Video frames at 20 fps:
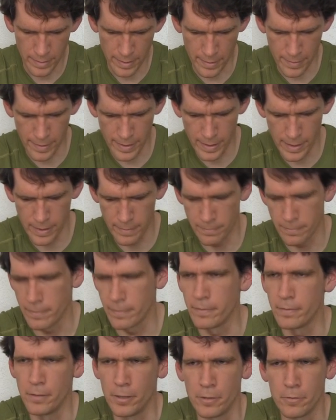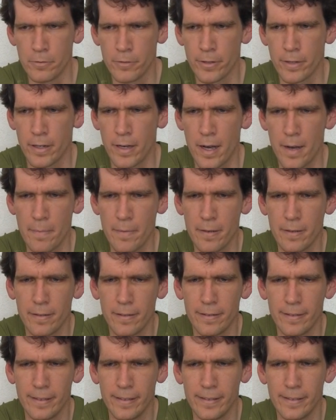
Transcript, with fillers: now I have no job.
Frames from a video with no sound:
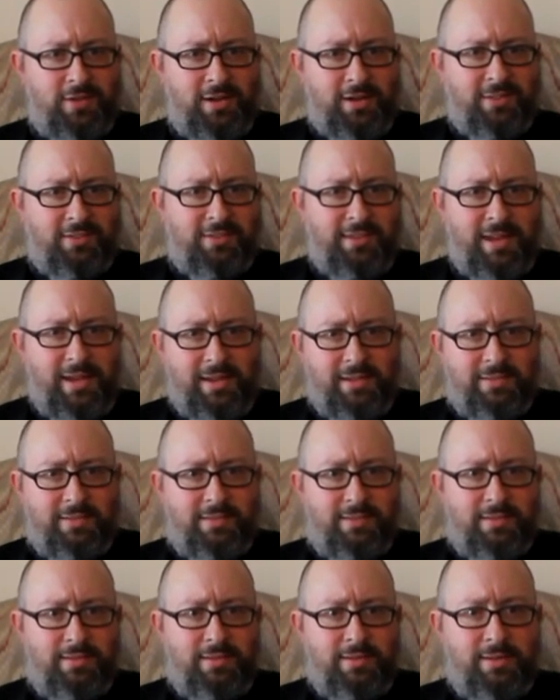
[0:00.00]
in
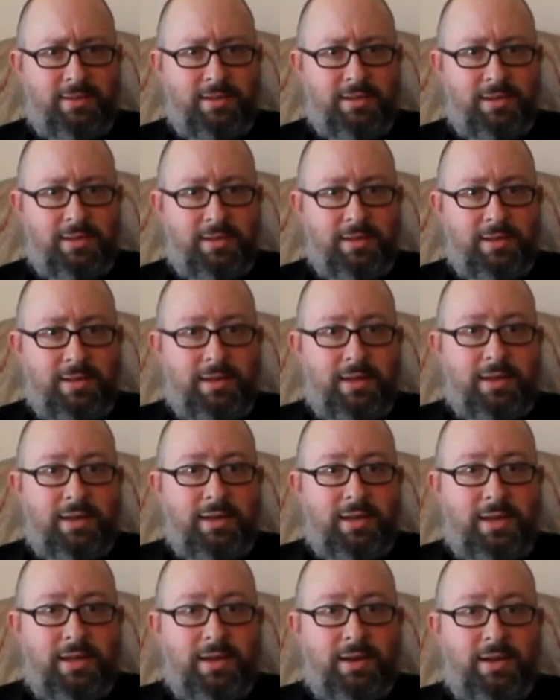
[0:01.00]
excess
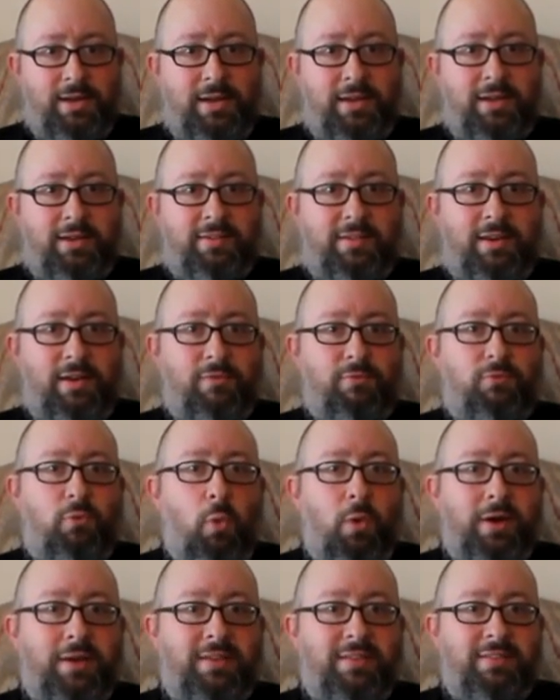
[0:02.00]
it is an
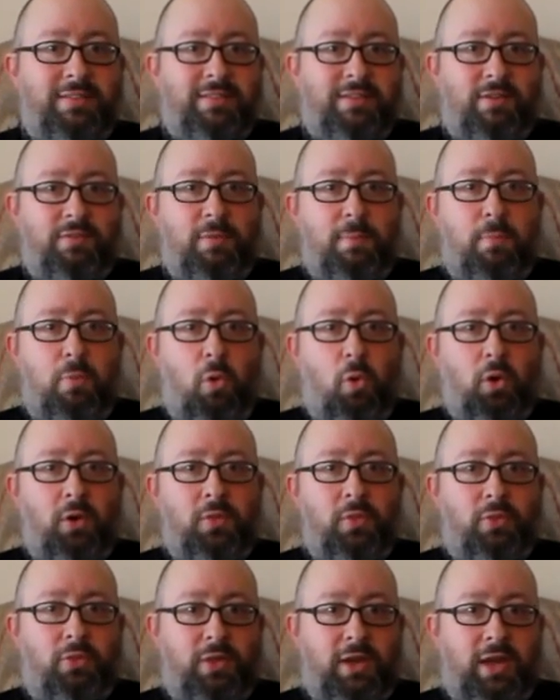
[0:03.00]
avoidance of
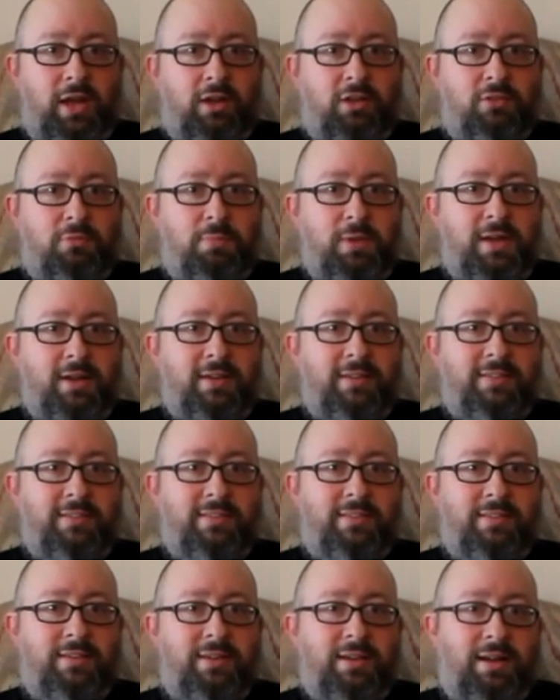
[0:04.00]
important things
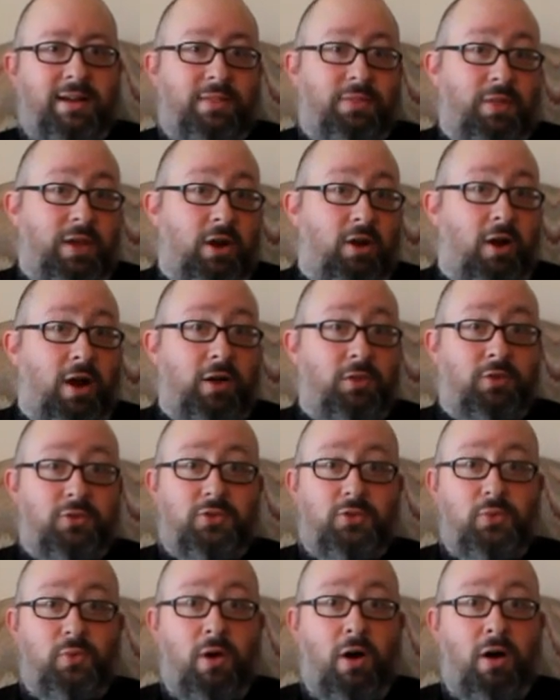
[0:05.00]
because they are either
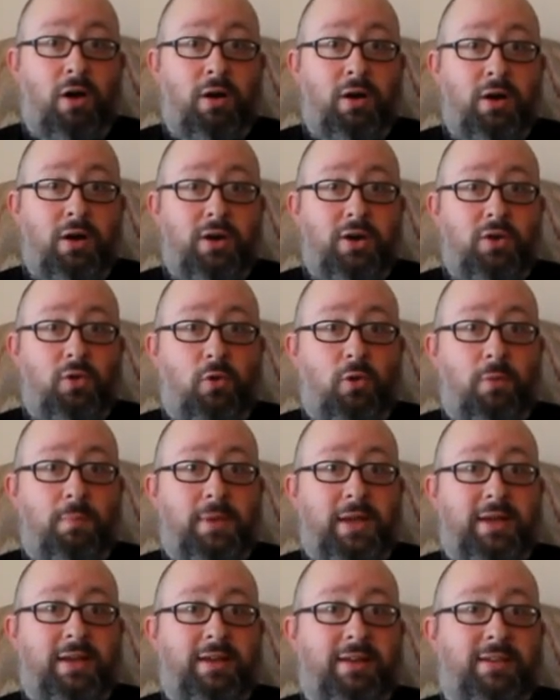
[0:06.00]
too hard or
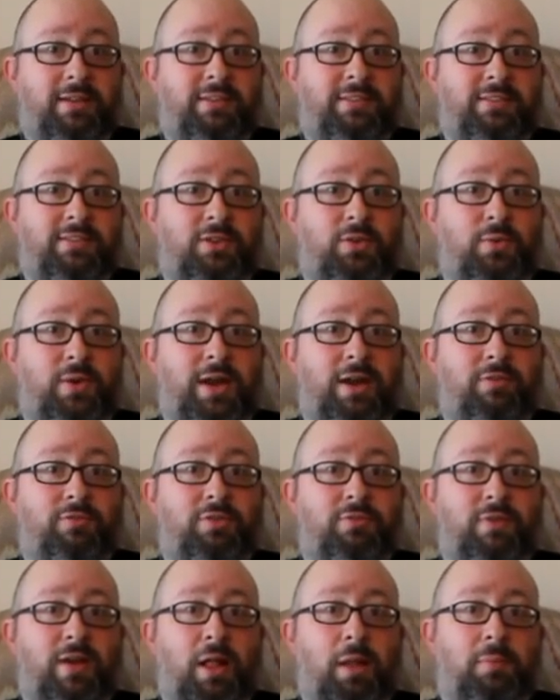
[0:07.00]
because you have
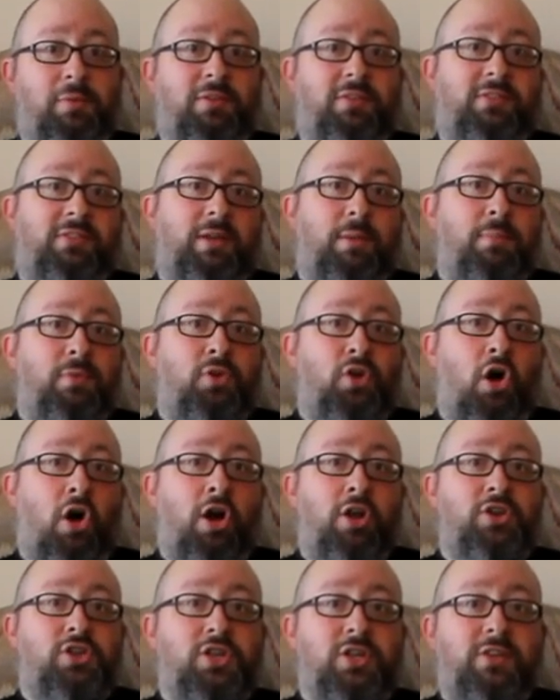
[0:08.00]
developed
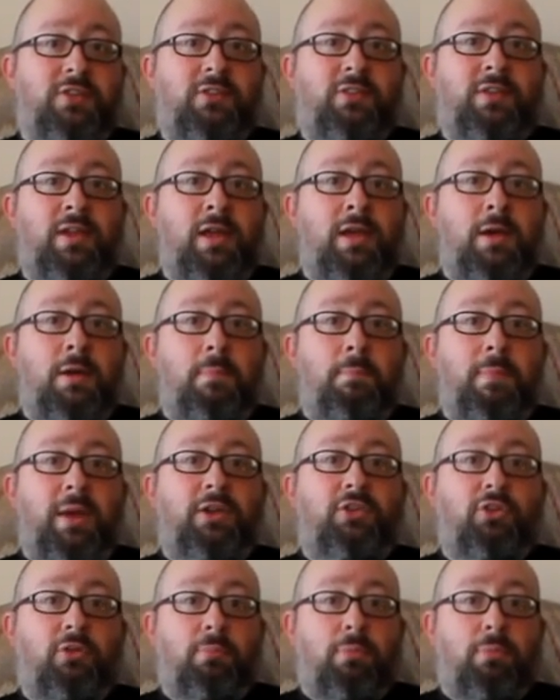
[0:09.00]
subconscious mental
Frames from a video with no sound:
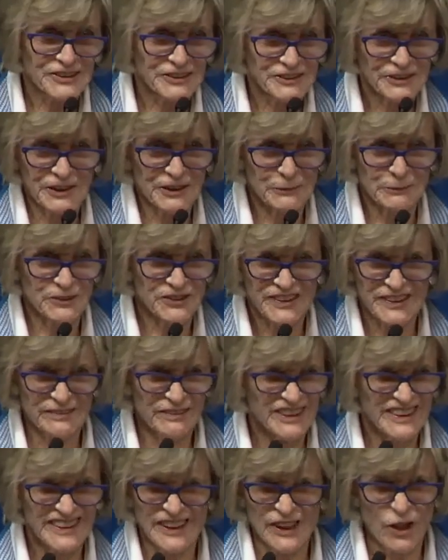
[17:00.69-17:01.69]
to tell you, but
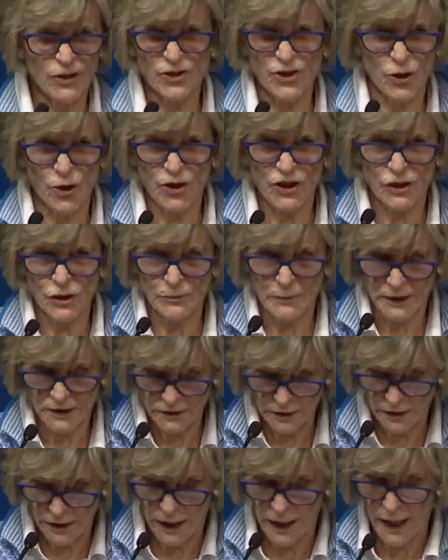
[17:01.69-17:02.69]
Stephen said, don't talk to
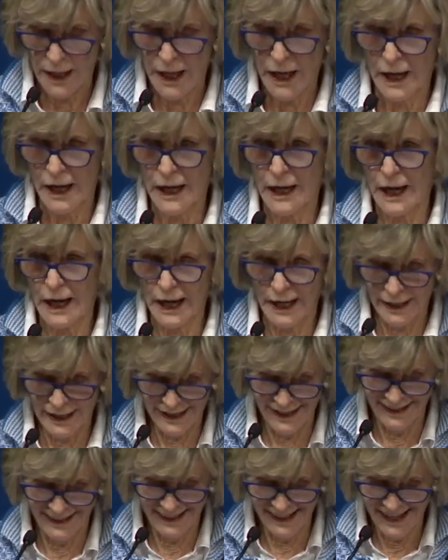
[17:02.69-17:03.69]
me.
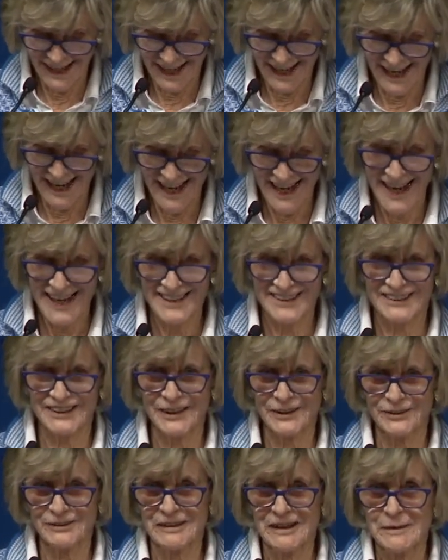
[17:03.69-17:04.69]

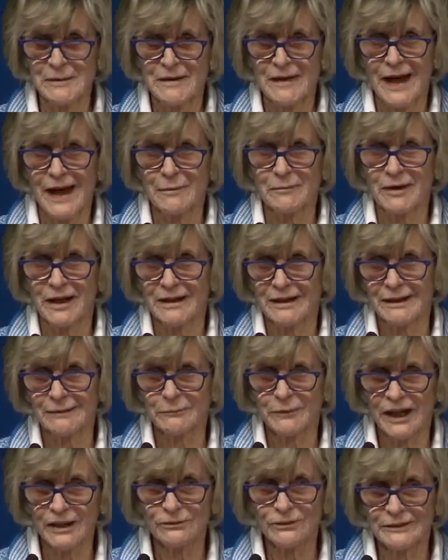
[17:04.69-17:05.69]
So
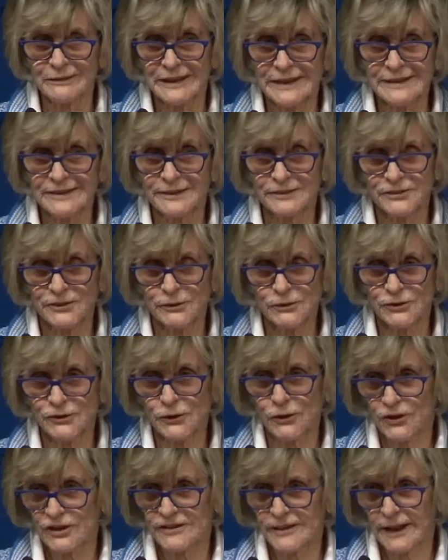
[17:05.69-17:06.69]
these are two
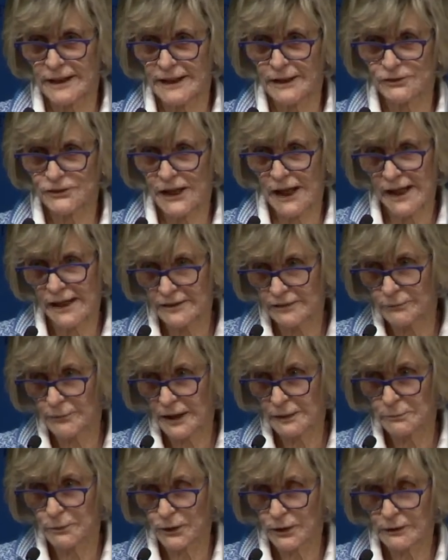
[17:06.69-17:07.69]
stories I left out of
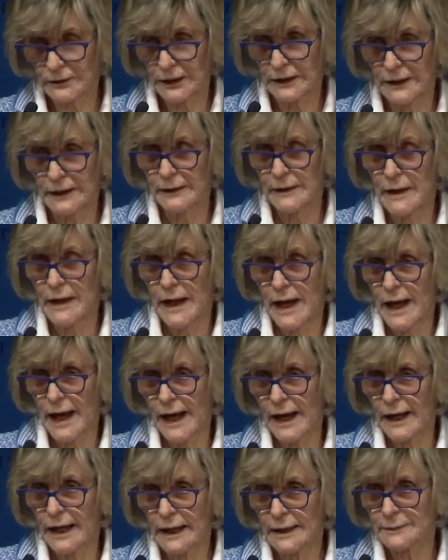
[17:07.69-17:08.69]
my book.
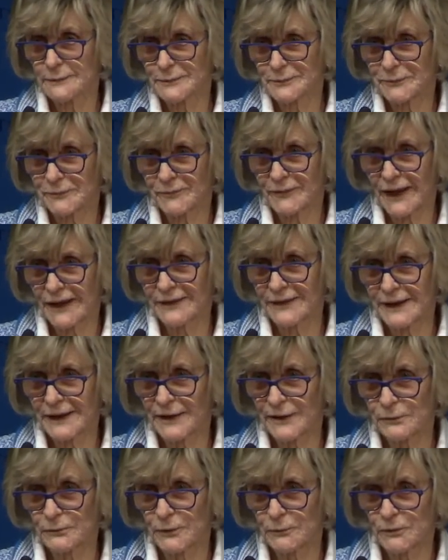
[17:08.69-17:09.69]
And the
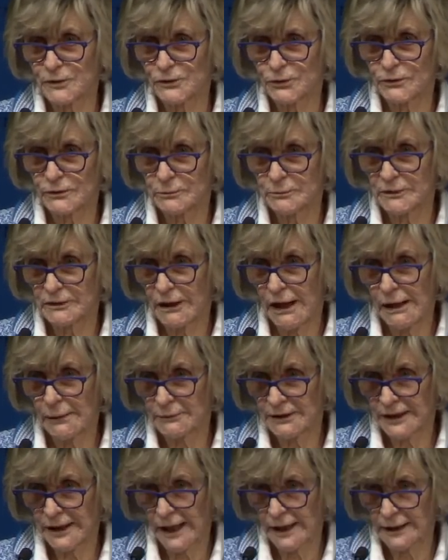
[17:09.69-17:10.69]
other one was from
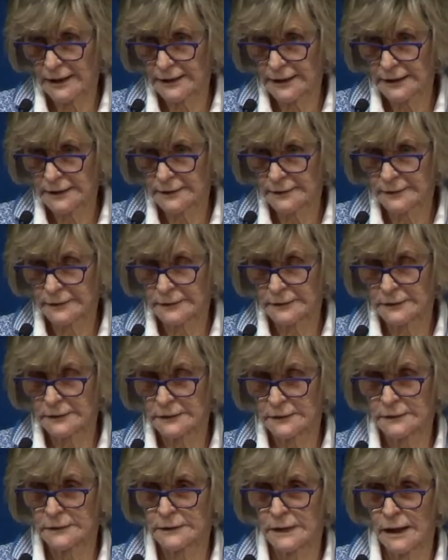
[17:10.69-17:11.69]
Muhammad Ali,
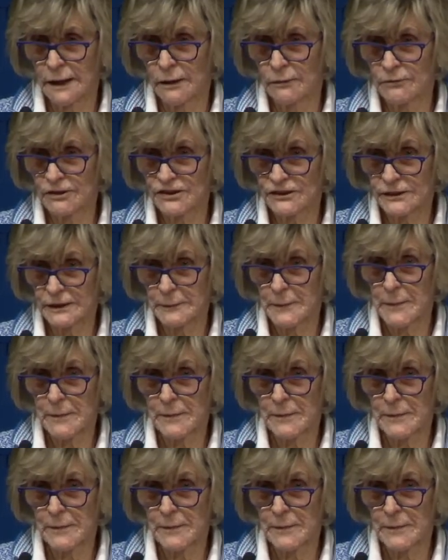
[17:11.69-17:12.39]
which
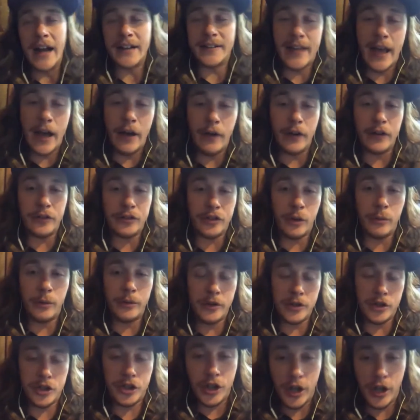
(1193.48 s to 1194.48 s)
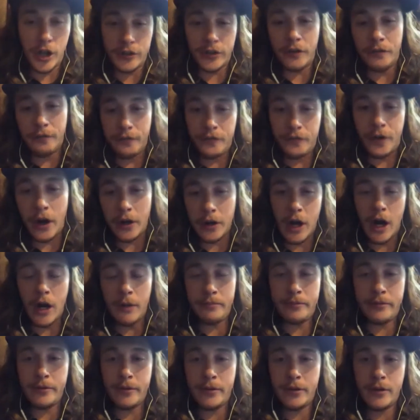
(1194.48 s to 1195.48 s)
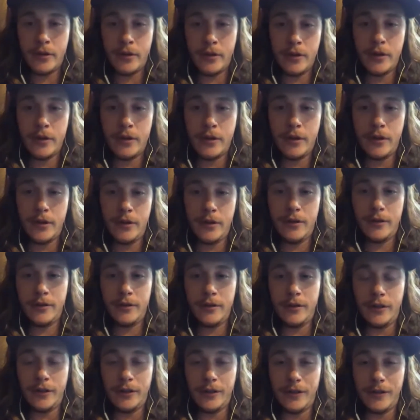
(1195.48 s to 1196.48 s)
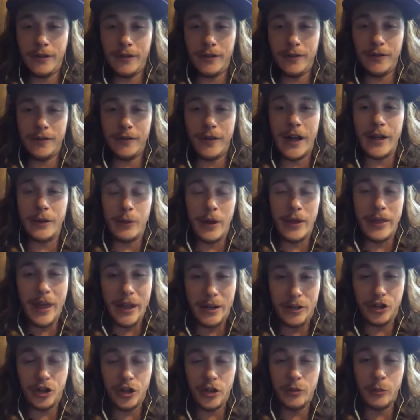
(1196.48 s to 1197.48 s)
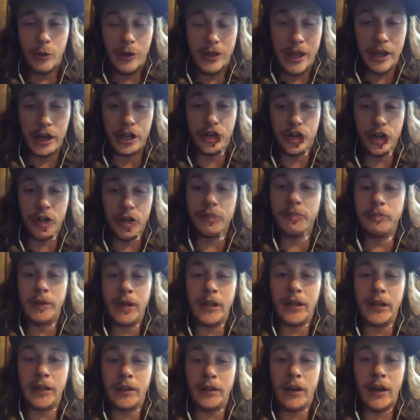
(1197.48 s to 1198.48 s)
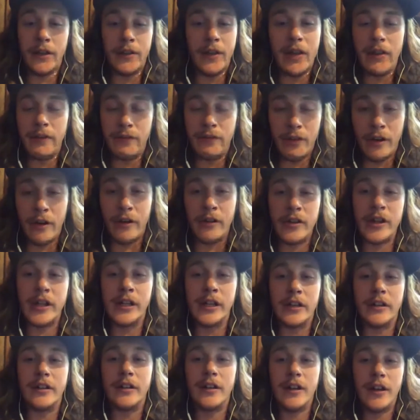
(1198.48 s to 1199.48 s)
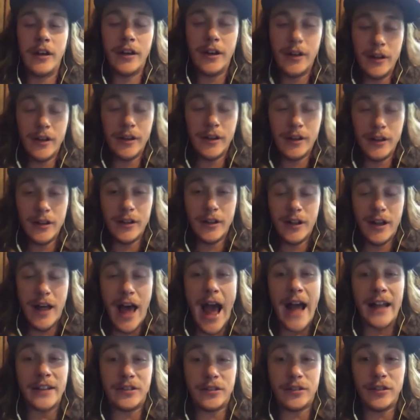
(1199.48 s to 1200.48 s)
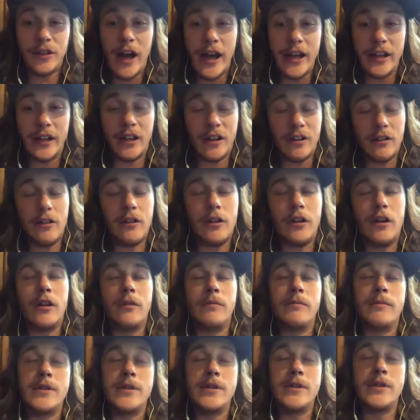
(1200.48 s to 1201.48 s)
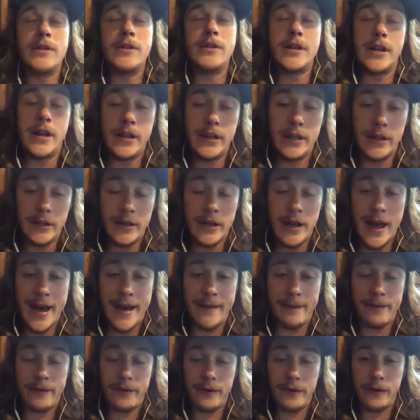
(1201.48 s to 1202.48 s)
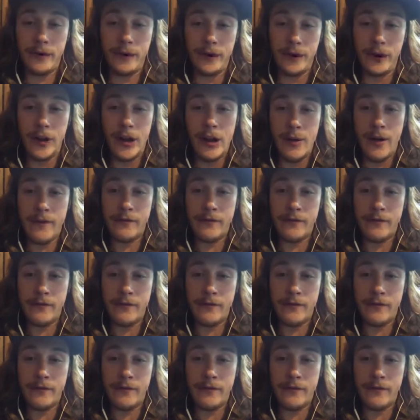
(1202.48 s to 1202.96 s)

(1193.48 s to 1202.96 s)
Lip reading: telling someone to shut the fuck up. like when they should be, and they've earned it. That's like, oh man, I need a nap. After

**About this exercise:** Leave the pictures aside and print exactly, and only, the lines from the one with "(1197.48 s to 1198.48 s)" through the end of the data, both included.

**Completed task:**
(1197.48 s to 1198.48 s)
(1198.48 s to 1199.48 s)
(1199.48 s to 1200.48 s)
(1200.48 s to 1201.48 s)
(1201.48 s to 1202.48 s)
(1202.48 s to 1202.96 s)

(1193.48 s to 1202.96 s)
Lip reading: telling someone to shut the fuck up. like when they should be, and they've earned it. That's like, oh man, I need a nap. After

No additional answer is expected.